Mother defends bullied students
A Merritt mother is calling for area parents and their kids to speak up to school officials about bullying incidents.
The woman, who didn’t want to be named because it might identify her daughter, said her child was jumped from behind in a hallway at Merritt Secondary School. She said the alleged bully pushed her daughter’s friend, at which point her daughter spoke up to defend the other girl.
The woman said that while her daughter was walking away, the girl pulled her hair and began punching her.
The woman said she went to MSS immediately after she heard about the incident through a text message from her daughter, and the school suspended the girl for five days.
“The way they handled it when I went in there was appropriate,” the woman said. “They gave her a five-day suspension right away. I was happy with the outcome, but why did it take that long to get to that with all the kids saying they are bullied by her?”
MSS Principal Bill Lawrence said the biggest challenge the school faces in cracking down on bullying is getting students to speak out.
“When we get the information that something’s happening, we act on it,” Lawrence said. “We always act on it. The big struggle for us is getting the information. There’s this whole idea there might be retribution.”
Though the alleged bully is suspended, the woman said her daughter is nervous about entering school alone — partially because the girl’s sister is also at MSS.
Brent Bowden, a counsellor at MSS, said it’s important for students to trust an adult at school so they feel comfortable going to them about the issue.

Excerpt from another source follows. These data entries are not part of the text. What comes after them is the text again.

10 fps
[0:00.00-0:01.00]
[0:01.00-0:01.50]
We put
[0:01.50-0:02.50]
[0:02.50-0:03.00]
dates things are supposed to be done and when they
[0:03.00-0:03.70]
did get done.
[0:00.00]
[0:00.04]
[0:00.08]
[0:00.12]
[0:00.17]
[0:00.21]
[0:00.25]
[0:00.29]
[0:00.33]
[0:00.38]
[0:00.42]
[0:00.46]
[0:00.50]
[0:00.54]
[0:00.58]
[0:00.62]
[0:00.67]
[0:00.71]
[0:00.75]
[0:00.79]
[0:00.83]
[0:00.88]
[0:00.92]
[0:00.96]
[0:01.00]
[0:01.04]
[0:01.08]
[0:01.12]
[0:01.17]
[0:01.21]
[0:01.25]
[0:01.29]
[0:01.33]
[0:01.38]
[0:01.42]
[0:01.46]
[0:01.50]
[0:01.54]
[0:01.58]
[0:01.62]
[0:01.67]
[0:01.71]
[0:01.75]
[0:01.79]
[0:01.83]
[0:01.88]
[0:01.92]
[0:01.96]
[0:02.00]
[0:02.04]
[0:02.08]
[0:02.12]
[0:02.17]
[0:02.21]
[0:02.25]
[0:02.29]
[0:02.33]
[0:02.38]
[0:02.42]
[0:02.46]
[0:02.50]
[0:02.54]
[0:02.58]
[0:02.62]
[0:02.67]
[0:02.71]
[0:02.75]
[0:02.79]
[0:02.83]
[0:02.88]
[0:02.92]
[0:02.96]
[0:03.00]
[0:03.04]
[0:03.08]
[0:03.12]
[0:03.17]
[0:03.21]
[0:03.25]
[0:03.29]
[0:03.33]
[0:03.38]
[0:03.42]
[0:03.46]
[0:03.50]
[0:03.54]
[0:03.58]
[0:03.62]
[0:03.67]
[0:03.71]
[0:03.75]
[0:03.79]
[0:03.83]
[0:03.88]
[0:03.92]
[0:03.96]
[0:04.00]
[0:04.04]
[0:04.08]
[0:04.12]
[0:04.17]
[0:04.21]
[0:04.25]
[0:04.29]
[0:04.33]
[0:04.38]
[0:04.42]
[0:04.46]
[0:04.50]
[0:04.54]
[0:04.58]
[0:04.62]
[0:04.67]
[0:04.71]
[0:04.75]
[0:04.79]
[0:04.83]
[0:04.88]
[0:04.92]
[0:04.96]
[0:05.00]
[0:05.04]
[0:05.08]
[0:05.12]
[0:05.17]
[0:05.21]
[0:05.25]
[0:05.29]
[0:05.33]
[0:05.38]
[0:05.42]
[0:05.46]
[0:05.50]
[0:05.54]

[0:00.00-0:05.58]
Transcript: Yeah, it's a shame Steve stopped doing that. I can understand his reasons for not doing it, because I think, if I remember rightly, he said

“I think there’s always a risk students take in coming to see us, in their minds, because they’re not sure their anonymity is going to be preserved,” Bowden said.
At MSS, students can report incidents of bullying to any adult at the school, including two counsellors, four First Nations support workers and teachers. In turn, if adults at the school see or hear of bullying, they can talk to students about it.
Beyond that, Lawrence said the school is working on a bullying awareness and education campaign.
“We probably need to do a better job of some education around what is actually bullying, and what is conflict,” he said. “Bullying has this power differential where one person is trying to dominate the other, whereas conflict isn’t necessarily bullying.”
Still, without initial information, Bowden said the school can only do so much.
“If we don’t know about it then it’s really difficult to do anything about it,” he said.
One of the complicating factors in dealing with bullying is that a portion of the bullying doesn’t take place on school grounds.
“A lot of our time is being taken up with things that are not even happening here,” Lawrence said. “It’s on Facebook at night or texting on the weekend, but it affects the students’ ability to feel safe in school.
“It winds up on our plate and we deal with it.”
The mother, who said the school acted appropriately in this case, said it’s up to community members to take a stand against bullying now.
“Are we going to wait for another Amanda Todd?” she said.
Todd, a Port Coquitlam teenager, committed suicide earlier this month after years of bullying at school and online.
Todd’s death captured media attention across the country, something Lawrence suspects has parents more aware of bullying.
“I’m happy that parents are vigilant around [bullying],” Lawrence said, “and that kids do come and talk.”